Blog do Victor Martins
F-Indy

Wilson e o que é preciso fazer

SÃO PAULO | A morte sempre é devastadora no esporte que a gente vive desde moleque. É pior ainda quando se está envolvido com as personagens. E não é qualquer um. Wilson é do tamanho de Bianchi, ainda que seu 1m93 não lhe faria nunca um piloto bom. Sua capacidade correspondeu à altura. Seu caráter, […]

SÃO PAULO | A morte sempre é devastadora no esporte que a gente vive desde moleque. É pior ainda quando se está envolvido com as personagens. E não é qualquer um. Wilson é do tamanho de Bianchi, ainda que seu 1m93 não lhe faria nunca um piloto bom. Sua capacidade correspondeu à altura. Seu caráter, idem.

Wilson também era meio desengonçado por sua timidez, que não lhe fazia esconder o sorriso. Rapaz do agradecimento rápido quando era elogiado — sempre —, procurava disfarçar mudando o assunto. Não havia um ser ali no grid da Indy ou até mesmo com quem conviveu na F1 que fosse capaz de lhe dizer um algo negativo.

Era inconcebível ver Wilson fora do grid neste ano. Com uma Dale Coyne pedinte, fez miséria, e quando a miséria bateu mesmo à porta da equipe, viu-se sem um lugar fixo. Foi Michael Andretti quem lhe abriu as portas de suas várias casas e ver que ganhava um ente num estalar de dedos. Da E à Indy, buscava uma fórmula para sobreviver no automobilismo. Quis o destino, mais uma vez, acabar com esta prova desnecessária.

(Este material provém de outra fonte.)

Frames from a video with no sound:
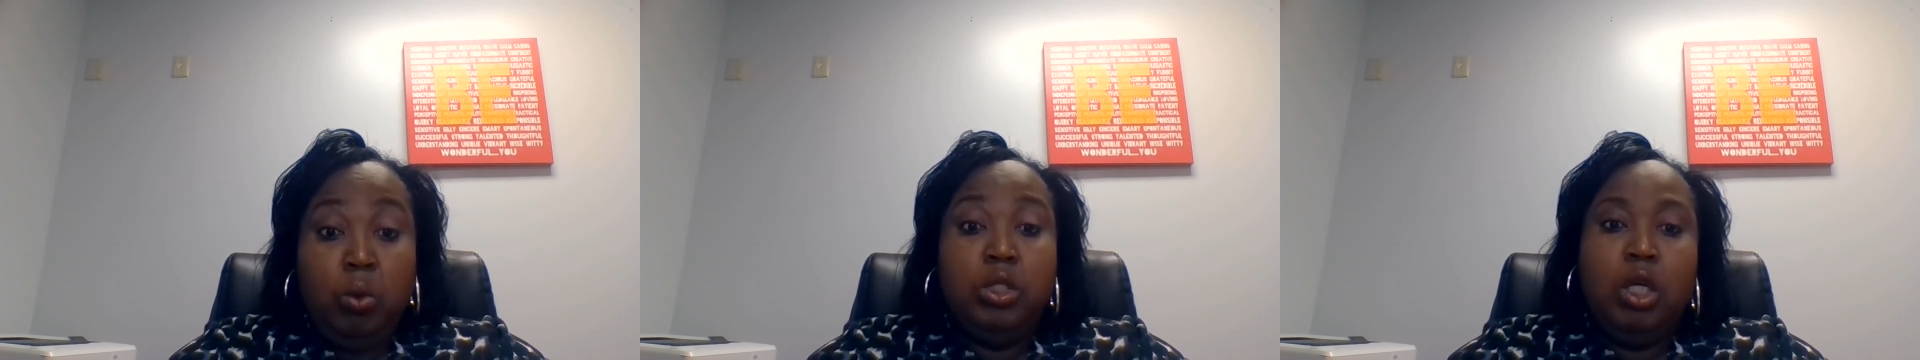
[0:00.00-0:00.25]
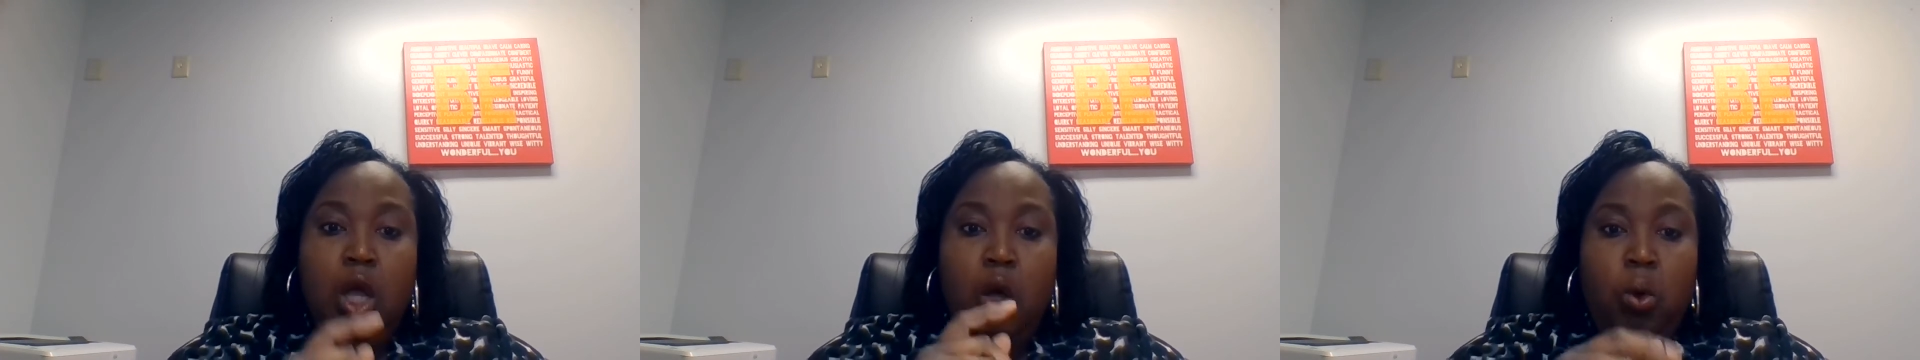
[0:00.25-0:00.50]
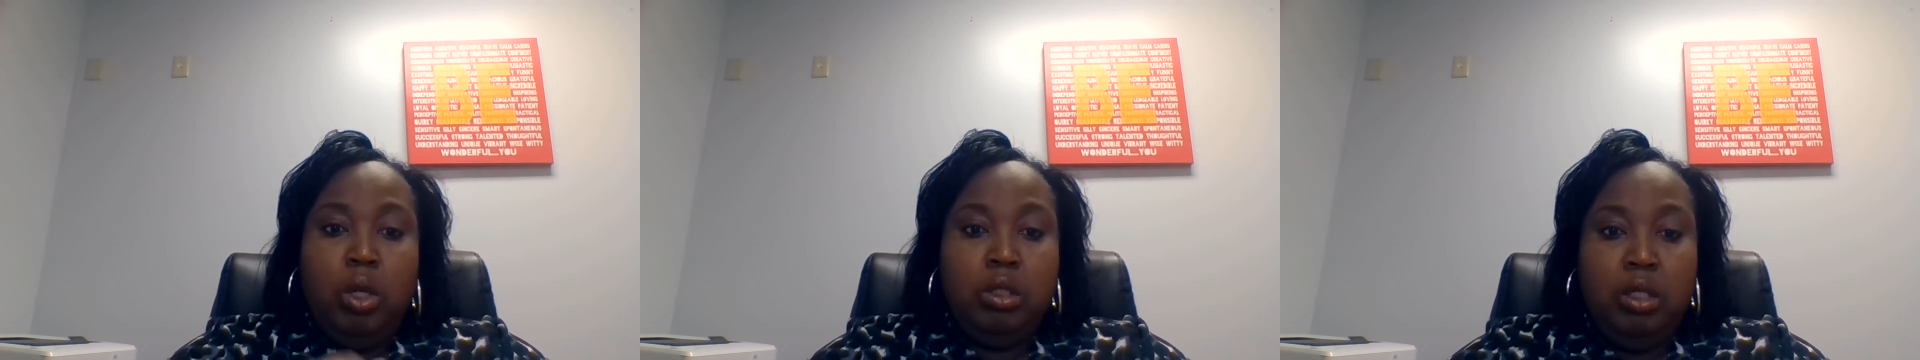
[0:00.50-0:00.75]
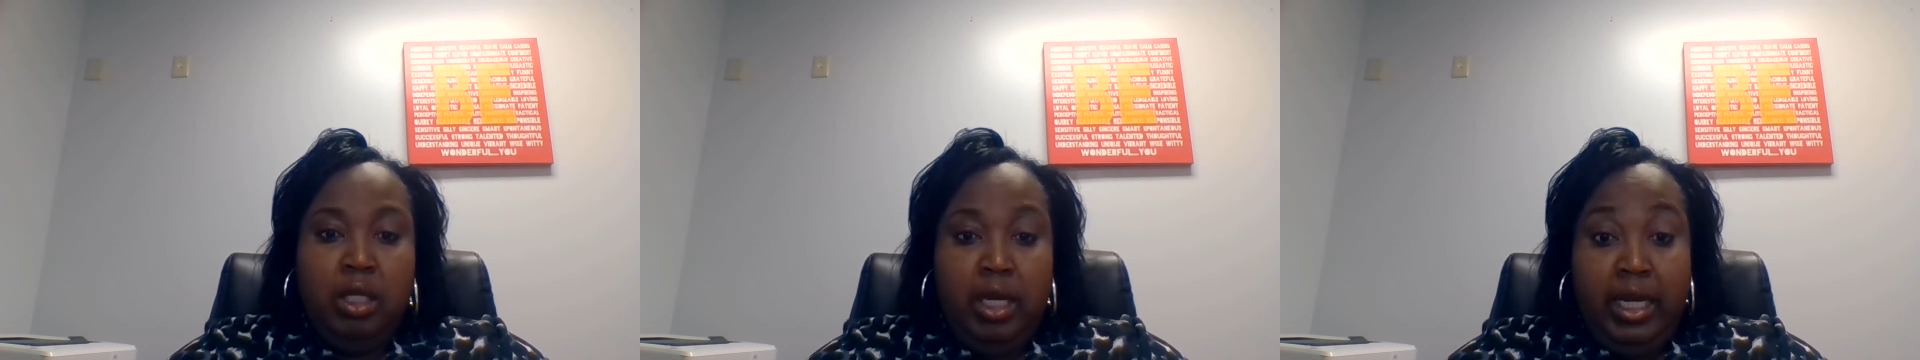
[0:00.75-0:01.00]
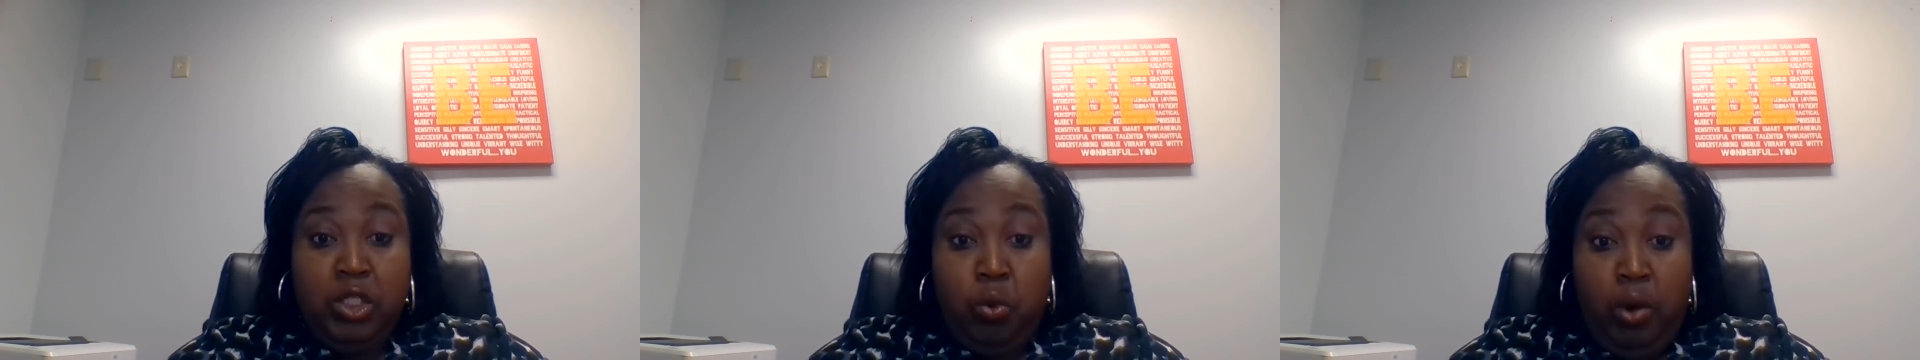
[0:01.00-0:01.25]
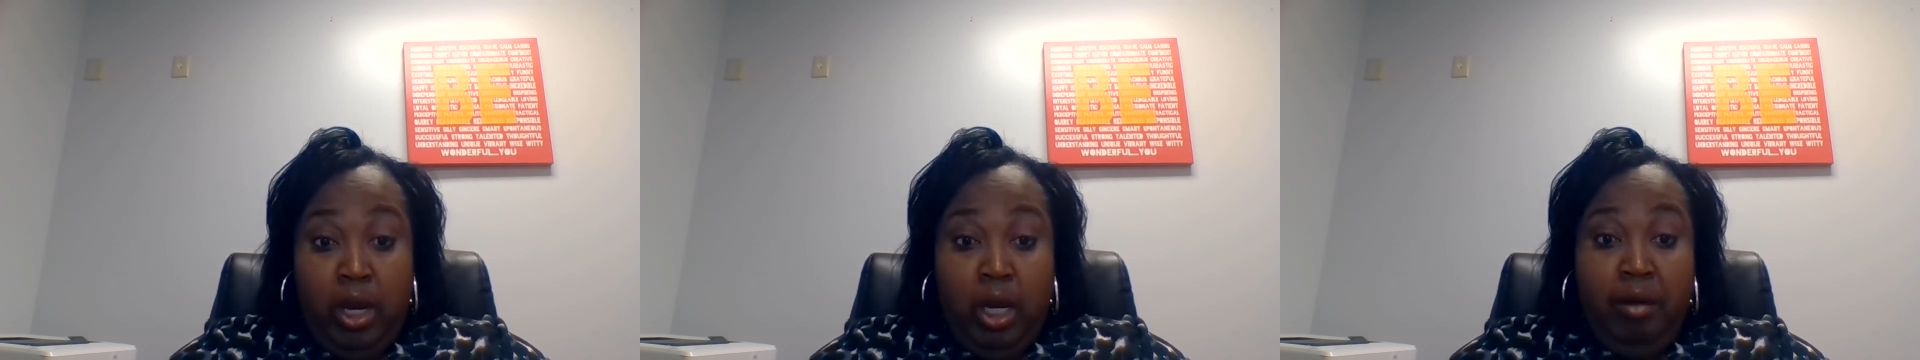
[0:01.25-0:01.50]
to go on to the next
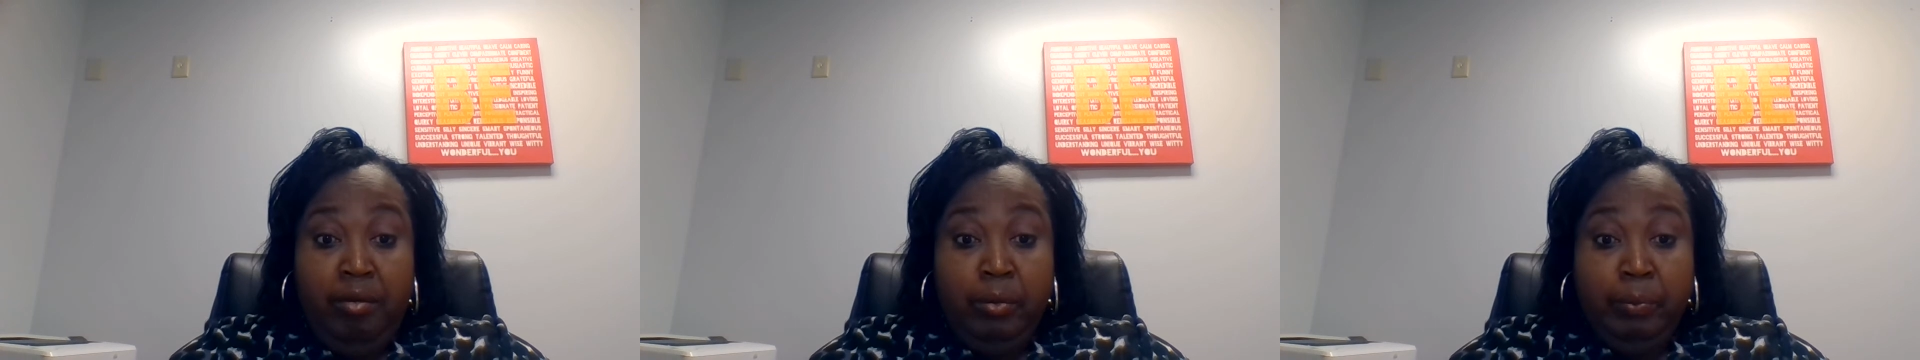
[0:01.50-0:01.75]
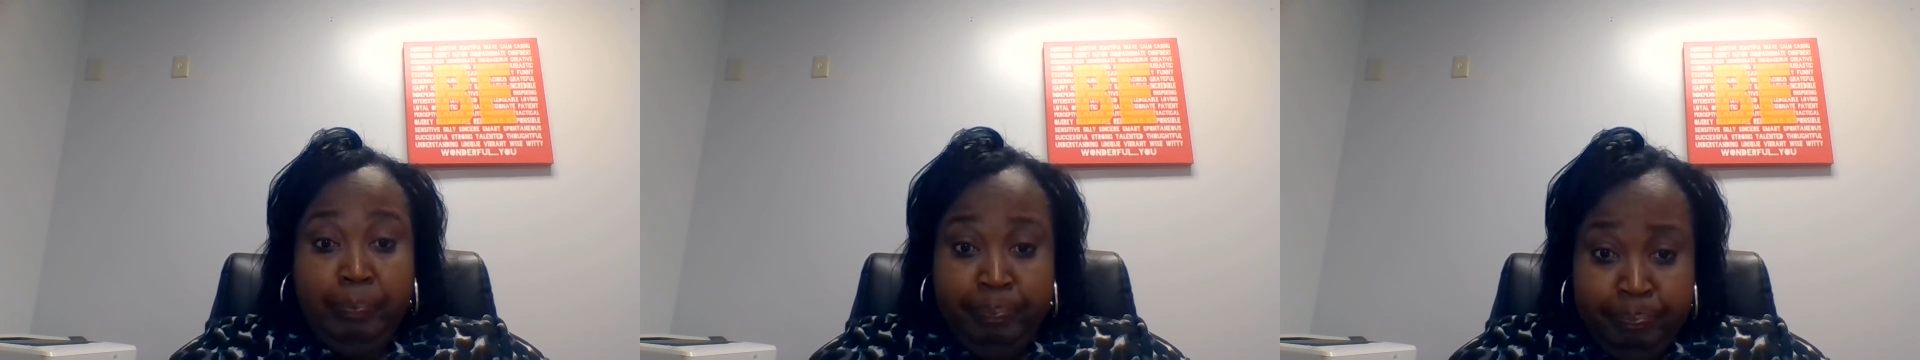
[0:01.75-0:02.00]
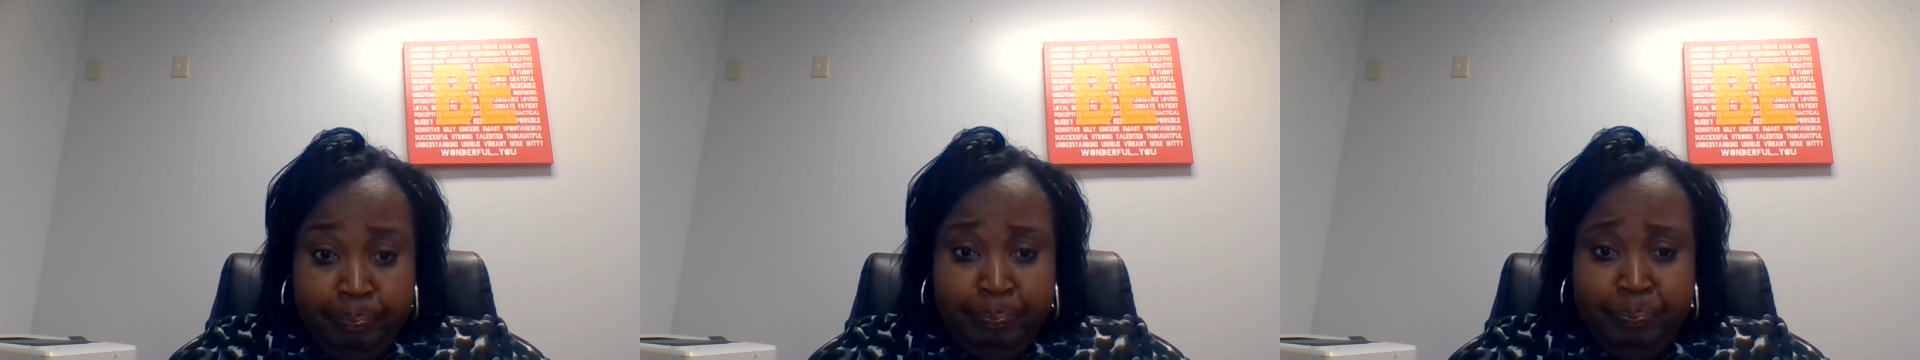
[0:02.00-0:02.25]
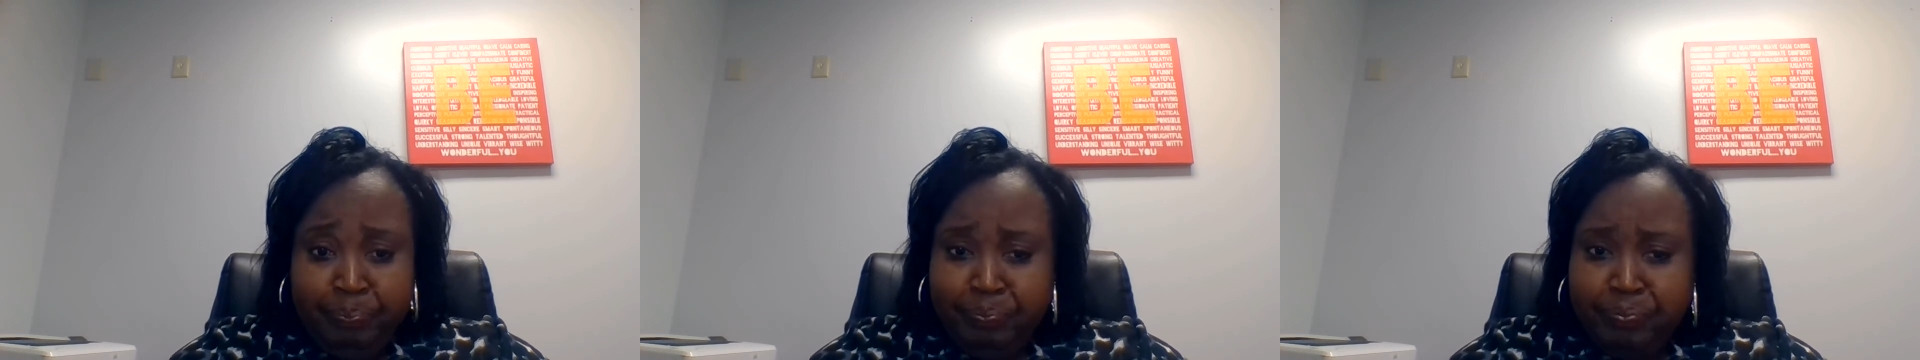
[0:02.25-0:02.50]
grade level.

A morte foi confirmada às 10 da noite no nosso horário noturno, mas vão aí algumas infos de bastidores que agora são permitidas dizer. Na noite de domingo, Wilson passou por uma cirurgia na cabeça, com a ciência dos médicos de que suas chances de sobreviver eram menores do que 10%. Justin morreu na tarde de ontem, começo da noite por aqui, e a demora em divulgar a informação se deu porque a família quis estar toda reunida no hospital da Pensilvânia enquanto a notícia saísse da Economaki Room, a sala de coletiva de imprensa do Indianapolis Motor Speedway.

Wilson talvez seja a vida cabal para modificar alguns conceitos enraizados no automobilismo. Foi com Bianchi, também foi com Wheldon — sua cabeça bateu no alambrado quando decolou há quase quatro anos em direção ao alambrado de Vegas —, com Surtees, quase foi com Massa. Os carros de monopostos estão seguros demais, e isso não precisa ser revisto. Mas não se pode mais passar batido em nome de tradição alguma que pilotos estejam morrendo com estas pancadas.

Evidente que todo mundo sabe que automobilismo é um esporte de risco. Só que não é com este dogma que todo mundo tem de cruzar os braços e aceitar que há uma vulnerabilidade mortífera. E nem por definição que um cockpit fechado — ou qualquer definição que se dê a uma eventual proteção — vá modificar a natureza de um monoposto (um lugar) ou open-wheel (rodas abertas/descobertas).

A F-E tem nos ensinado algumas lições em relação a isso. É claro que todos os puristas e amantes de velocidade torcem o nariz quando ouvem um trem de força que se assemelha ao som de um processador ou triturador e um carro que não atinge a maior quilometragem por hora. Só que, ao fim e ao cabo, o que nós gostamos mesmo é de competição, de corrida pura, de ultrapassagem, de emoção e de disputa. E é por isso que a categoria de carros elétricos acabou caindo tanto no gosto popular. É meramente uma questão de costume se habituar com uma categoria que nasceu diferente.

“Ah, mas a F1 e a Indy não são diferentes, não podem ser diferentes”. Amigo, a ocasião pede mudança. É preferível uma capota bem desenhada e protetora e o desgosto de alguns do que o desgosto geral pela morte de um daqueles que nos fazem gostar deste espetáculo. Se houver uma solução melhor que a cobertura, que então seja aplicada. O que não se pode mais é deixar quieto em nome do passado.

Até porque há muitas coisas do passado que já foram modificadas e são muito mais tenebrosas do que uma simples proteção de cabeça. E o mundo segue o mesmo. Só que sem Wilson e Bianchi.